By Ben Geman - 10/05/10 04:57 PM ET

The slowdown in shallow-water drilling permits following the BP oil spill could cost tens of thousands of jobs and impose a tougher economic blow than the formal moratorium on deepwater projects, according to an upcoming industry-backed report.

Drilling companies and their Capitol Hill allies will likely use the report to criticize the Interior Department, which is coming under strong political pressure from Gulf Coast lawmakers to accelerate permitting.

The report, which will be widely released Wednesday, is written by the Maguire Energy Institute at Southern Methodist University. The Shallow Water Energy Security Coalition, a recently formed industry group, commissioned the report. It surveys various analyses to date of the drilling restrictions that have followed the oil spill.

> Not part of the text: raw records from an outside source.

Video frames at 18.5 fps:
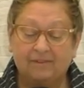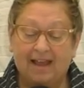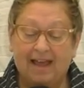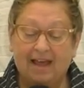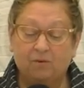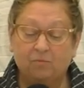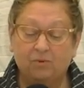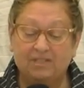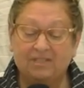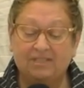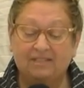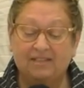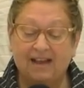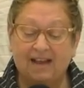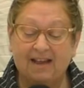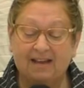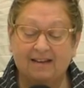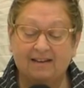and
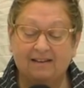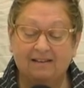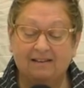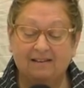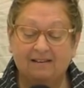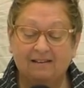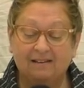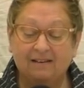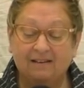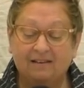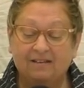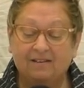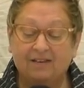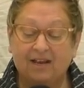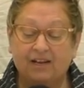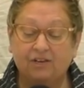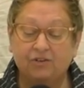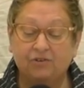withstand
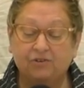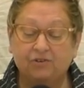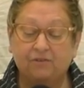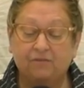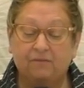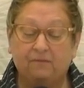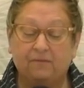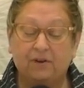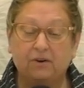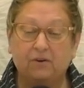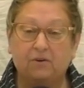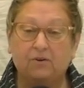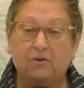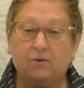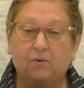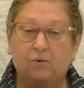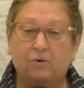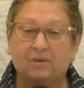danger,
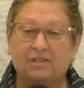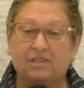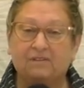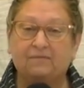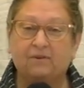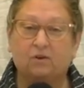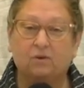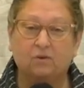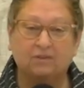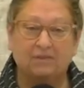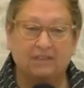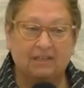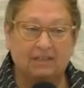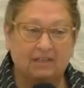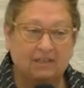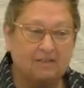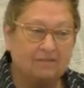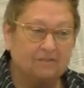fear, or
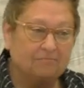difficulty.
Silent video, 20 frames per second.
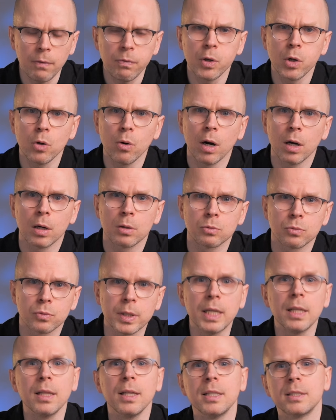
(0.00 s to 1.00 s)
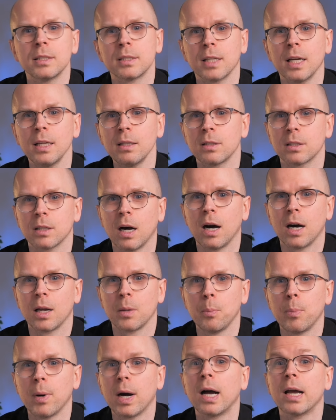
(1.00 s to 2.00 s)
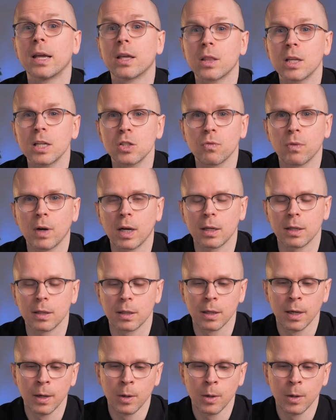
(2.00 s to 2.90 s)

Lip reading: you are really set on buying this fund,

“[T]he Interior Department's drastic slowdown in approving permits for shallow-water drilling operations has very serious economic implications for the region that rival, or exceed, those of the spill and moratorium. Thus far, this impact has attracted little attention from Congress, the media, or third-party analysts despite the fact that the nearly 40,000 jobs related to the Gulf of Mexico's shallow-water drilling industry have been placed in jeopardy by the Department of the Interior's apparent decision to slow-walk the shallow-water permit approval process,” the report states.

The Interior Department has imposed a series of new safety requirements in the wake of the spill. The report notes that issuance of shallow-water drilling permits has slowed drastically from its pre-spill rate of 10 to 15 permits per month.

Over one-third of the shallow-water drilling fleet was idled by the end of August, the report states. It also warns that slowing down natural gas development could ultimately raise prices for everything from food to clothing to building materials.

The ban on deepwater oil-and-gas drilling is slated to end in late November but administration officials have signaled that they're preparing to end or scale it back earlier.